Réaffirmant sa foi dans la philosophie de l’association, M. Abdou Diouf a félicité les maires d’avoir su s’imposer  » comme acteur majeur dans l’OIF » et, de ce fait, d’en devenir des « acteurs incontournables ». Il y trouve un espace de partage, mais aussi un laboratoire d’expérimentation d’autant plus, va-t-il souligner, que les villes accueillent plus de la moitié de la population de la planète et que même certaines mégalopoles deviennent plus puissantes que certains Etats. D’où la nécessité de la cohésion sociale, de la démocratie participative.

 » Les maires des grandes villes ont toute la légitimité pour siéger dans les assises où se décident la marche du monde », a-t-il poursuivi en faisant observer combien  » les maires restent et resteront des interlocuteurs privilégiés ».

L’un des temps forts de la cérémonie, on s’en doute, est l’intervention de la présidente de l’Aimf qui est à la fois le maire de la ville de Paris, Mme Hidalgo. Féconds, les travaux de Kinshasa, a-t-elle déclaré, sont à l’image de l’association : de belles rencontres qui font permet aux maires présents, en plus de partager les mêmes valeurs de la Francophonie, de parler le même langage au travers du français, français conçu comme possibilité d’échanger avec d’autres langues.

 » Nos travaux ont été fructueux », a-t-elle soutenu en évoquant, en dehors des sujets thématiques, des questions d’actualité comme Ebola, le VIH-SIDA, l’Education, les services aux populations. C’est dans ce contexte qu’elle a remercié l’Union européenne de sa contribution de 9 millions d’euros pour 9 projets urgents à entreprendre en faveur des populations.

Pour son premier mandat, Mme Hidalgo a plaidé pour l’ouverture de la piste des maires médiateurs, mais aussi pour l’accès de la jeunesses à des opportunités d’avenir.

Par rapport à la médiation, elle a mis en exergue le rétablissement du « pont » entre les deux rives du fleuve Congo, allusion faite aux derniers événements de l’expulsion forcée des RDCongolais résidant au Congo-Brazzaville. Elle a pour ce faire sollicité l’appui des Présidents Joseph Kabila Kabange et Denis Sassou N’Guesso. Toujours dans le cadre de la médiation, elle a évoqué le cas de Mme le maire de Bangui dont la ville est en proie à diverses exactions. En définitive, elle a plaidé pour des maires soumis à des situations extrêmes.

Elle s’est appesantie, dans son intervention, sur deux messages issus des travaux de Kinshasa : l’accueil à Paris, début 2015, d’une conférence sur le climat, soulignant que  » Le respect de la planète, c’est le respect de l’humain », et le prochain sommet de Dakar en ce mois de novembre 2014, occasion donnée aux  » maires francophones être reconnus, intégrés », non pas seulement comme participants, mais comme opérateurs détenant la légitimité politique.

Tunis devant accueillir le prochain rendez-vous de l’Aimf, Mme Hidalgo a laissé parler son coeur en considérant que c’est en Afrique, et particulièrement en RDC – l’un des pays les plus peuplés du continent –  » que se trouve l’avenir de la Francophonie », avant de renchérir : « Nous le savons : c’est ici en Afrique que se trouve l’avenir de l’Organisation internationale de la Francophonie ».

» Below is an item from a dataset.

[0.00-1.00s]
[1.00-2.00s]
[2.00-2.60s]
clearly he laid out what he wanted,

En fait premier intervenant lors de la cérémonie de clôture, le gouverneur André Kimbuta a estimé qu’au regard du rapport des assises de Kinshasa, on peut dire que les travaux ont été riches en enseignements et que  » le rendez-vous de Kinshasa a tenu toutes ses promesses ».

A la base du succès, il y a évidemment la paix, l’acquis fondamental du leadership du Président Joseph Kabila Kabange.

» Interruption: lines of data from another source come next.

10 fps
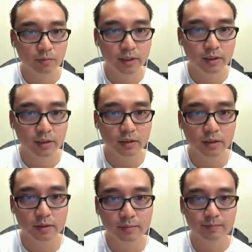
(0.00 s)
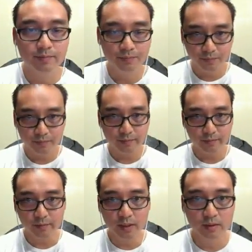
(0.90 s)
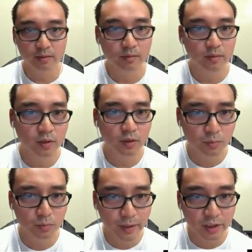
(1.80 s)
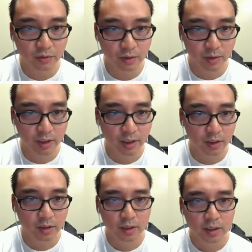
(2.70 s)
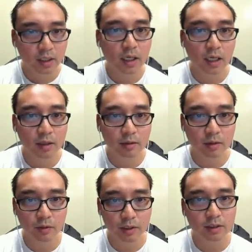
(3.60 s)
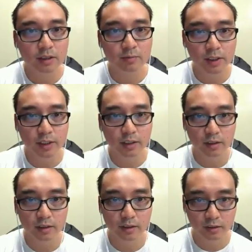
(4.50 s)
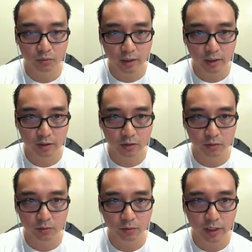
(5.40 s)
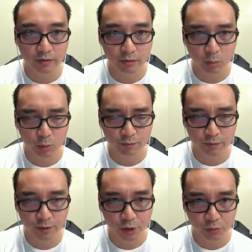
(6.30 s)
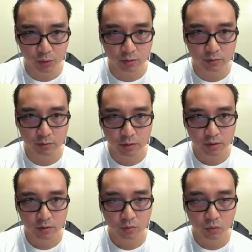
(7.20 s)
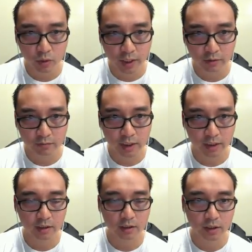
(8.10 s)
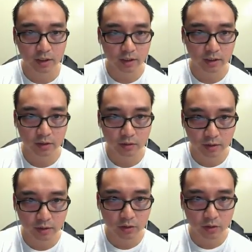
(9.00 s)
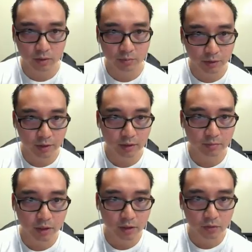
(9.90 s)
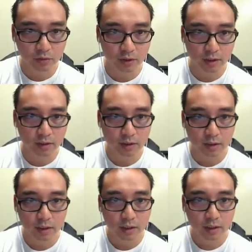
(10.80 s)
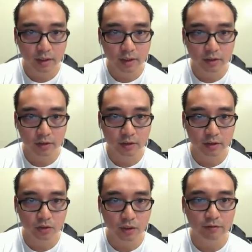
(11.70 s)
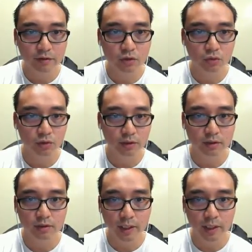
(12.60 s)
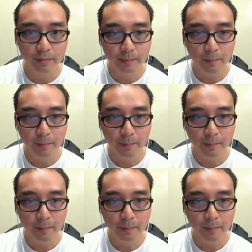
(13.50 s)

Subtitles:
basically, be a little patient with me here. I want to explain it this way so we have a more visual way of taking a look at this. So this is your company, CPR Associates, and here's the traffic sources, right?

Pari d’assises réussies, pari d’ouverture, pari de dialogue : la 34° conférence l’est dans la mesure où au cours de ces assises, à en croire le maire de la capitale congolaise, la singularité de la francophonie a été retrouvée  » pour déboucher ensemble sur les solutions les plus adéquates pour le bien-être de nos populations ».

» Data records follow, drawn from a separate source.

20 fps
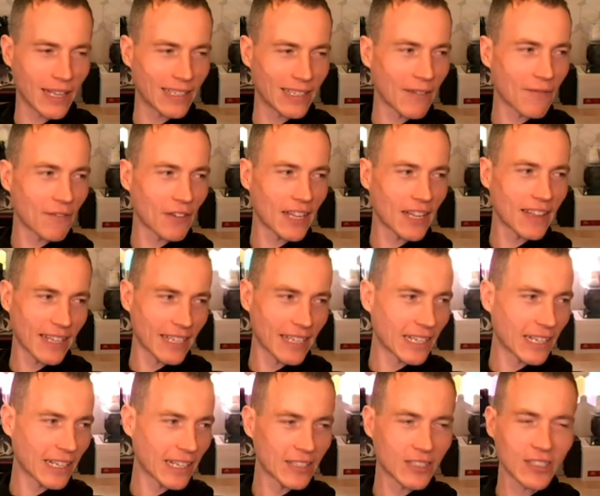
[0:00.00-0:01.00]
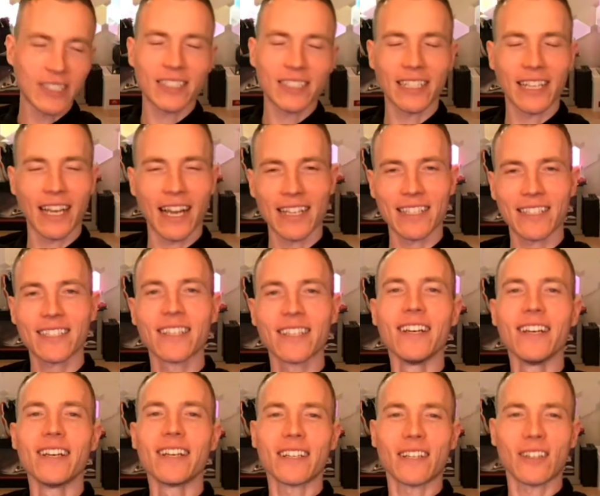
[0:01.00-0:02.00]
I definitely think you'll see us
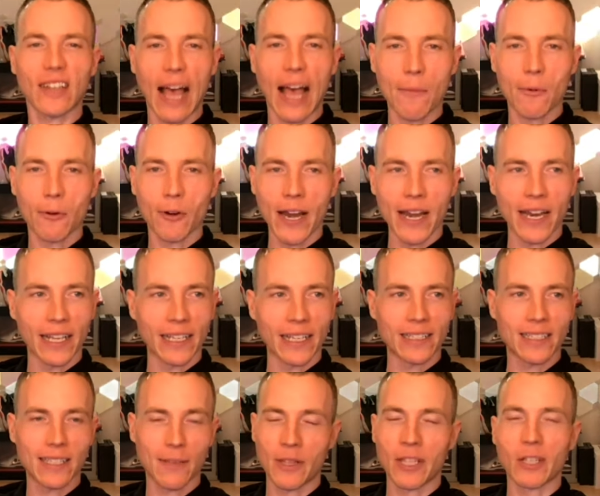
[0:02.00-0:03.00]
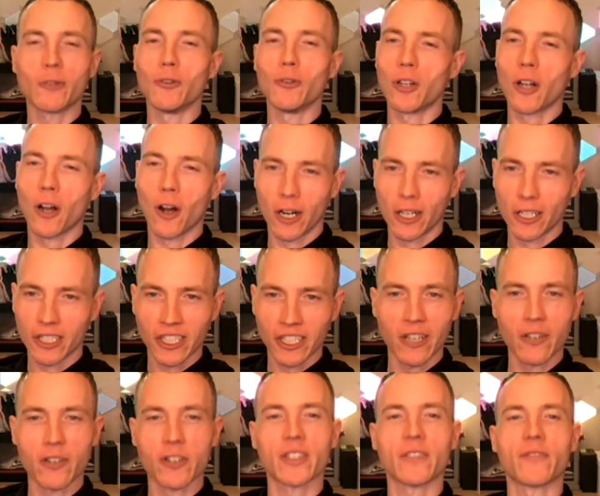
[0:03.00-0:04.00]
collaborating at some of the cool card
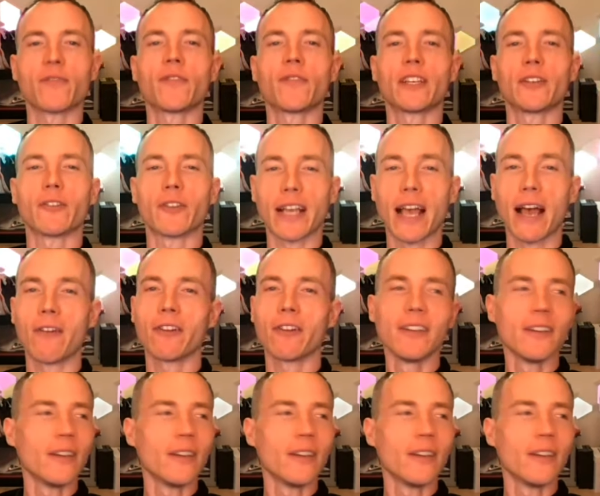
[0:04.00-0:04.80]
shows and figuring out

Saluant le renforcement d’une démocratie locale et participative, M. André Kimbuta s’est dit convaincu, au regard des thèmes choix et des options levées, que les maires n’ont pas planché sur des concepts théoriques mais plutôt sur des  » projets tout à fait concrets », projets contenus dans le rapport final.

Après la photo de famille, un repas a été offert aux invités.